## WORK INSTRUCTION
Write out an exact copy of the line containing "[00:00:00.94 to 00:00:01.88]" and all lines that follow it in the data below, leaving out pictures.

##### PROVIDED DATA #####

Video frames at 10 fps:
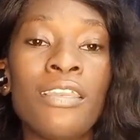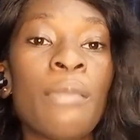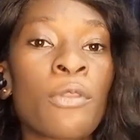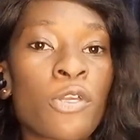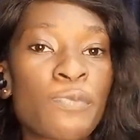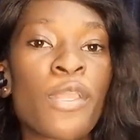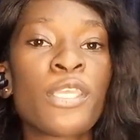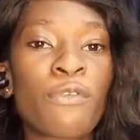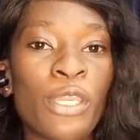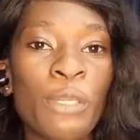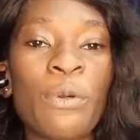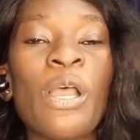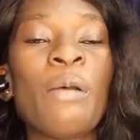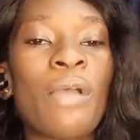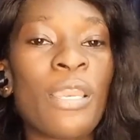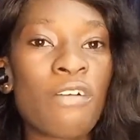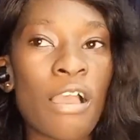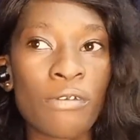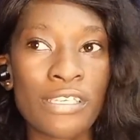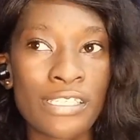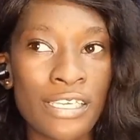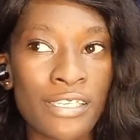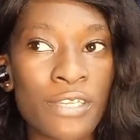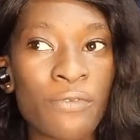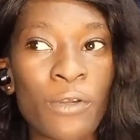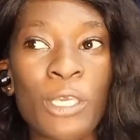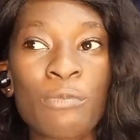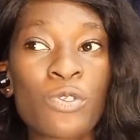Let me not spoil it for you, but I love how it ended for him.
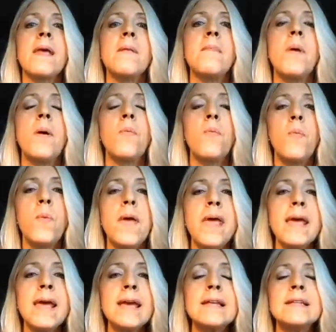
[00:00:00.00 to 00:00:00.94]
But
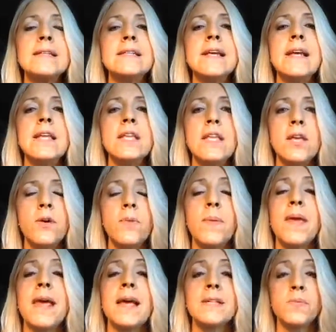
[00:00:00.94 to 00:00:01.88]
we continue,
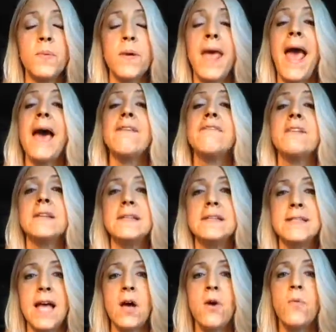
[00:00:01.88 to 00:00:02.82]
because we
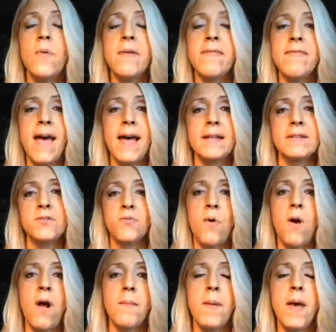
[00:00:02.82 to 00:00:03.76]
haven't dealt with that
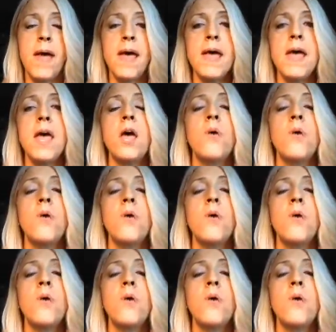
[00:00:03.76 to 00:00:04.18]
trauma,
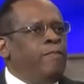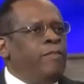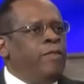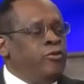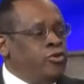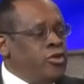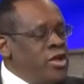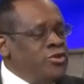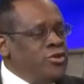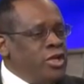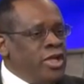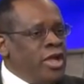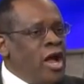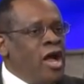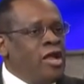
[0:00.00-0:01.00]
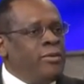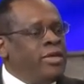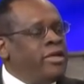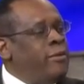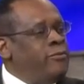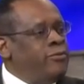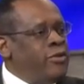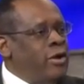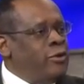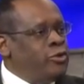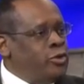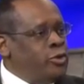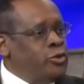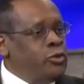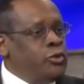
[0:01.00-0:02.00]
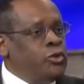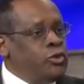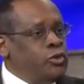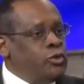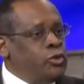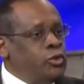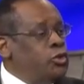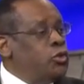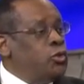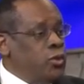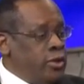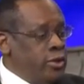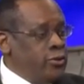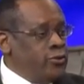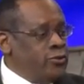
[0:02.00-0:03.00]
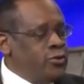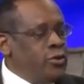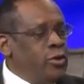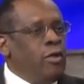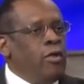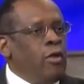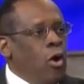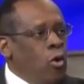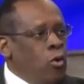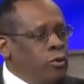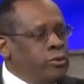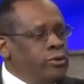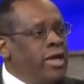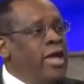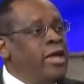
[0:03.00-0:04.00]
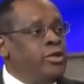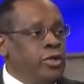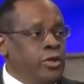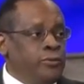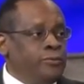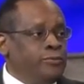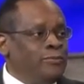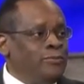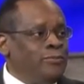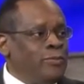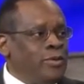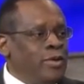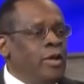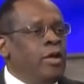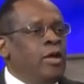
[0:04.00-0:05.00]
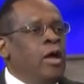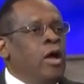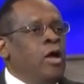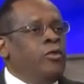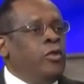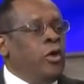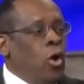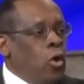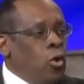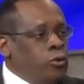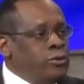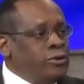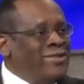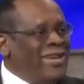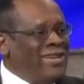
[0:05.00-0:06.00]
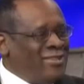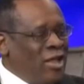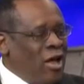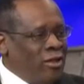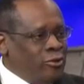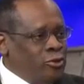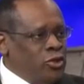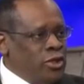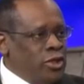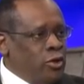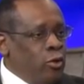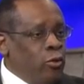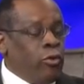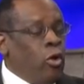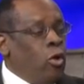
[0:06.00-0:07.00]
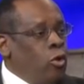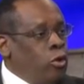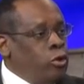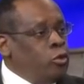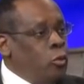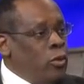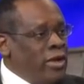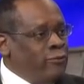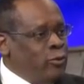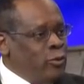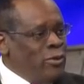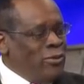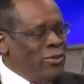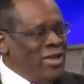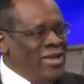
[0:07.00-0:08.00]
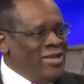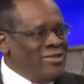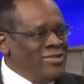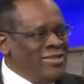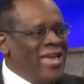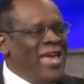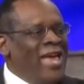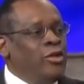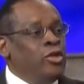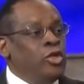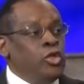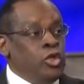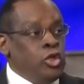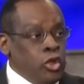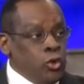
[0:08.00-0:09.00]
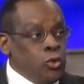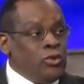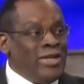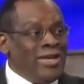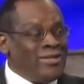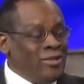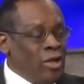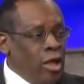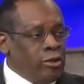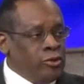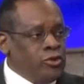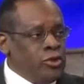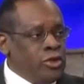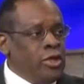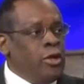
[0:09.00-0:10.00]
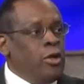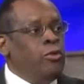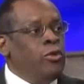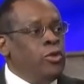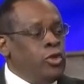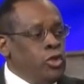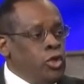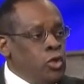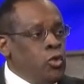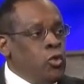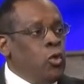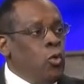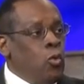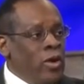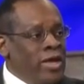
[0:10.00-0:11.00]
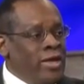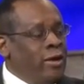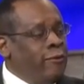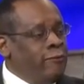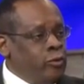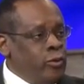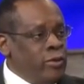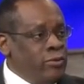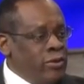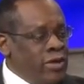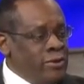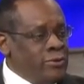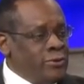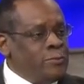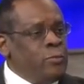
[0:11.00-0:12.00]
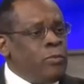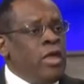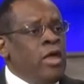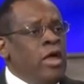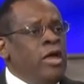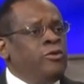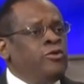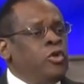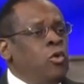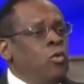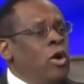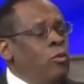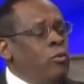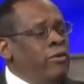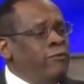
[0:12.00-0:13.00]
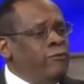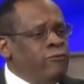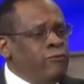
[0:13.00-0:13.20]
The change in economy comes down to two words, old and new. The old technology, or the old way of doing things, and the new technology, the new way of doing things. And so what we have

#####

## WRITTEN RESPONSE
[00:00:00.94 to 00:00:01.88]
we continue,
[00:00:01.88 to 00:00:02.82]
because we
[00:00:02.82 to 00:00:03.76]
haven't dealt with that
[00:00:03.76 to 00:00:04.18]
trauma,
[0:00.00-0:01.00]
[0:01.00-0:02.00]
[0:02.00-0:03.00]
[0:03.00-0:04.00]
[0:04.00-0:05.00]
[0:05.00-0:06.00]
[0:06.00-0:07.00]
[0:07.00-0:08.00]
[0:08.00-0:09.00]
[0:09.00-0:10.00]
[0:10.00-0:11.00]
[0:11.00-0:12.00]
[0:12.00-0:13.00]
[0:13.00-0:13.20]
The change in economy comes down to two words, old and new. The old technology, or the old way of doing things, and the new technology, the new way of doing things. And so what we have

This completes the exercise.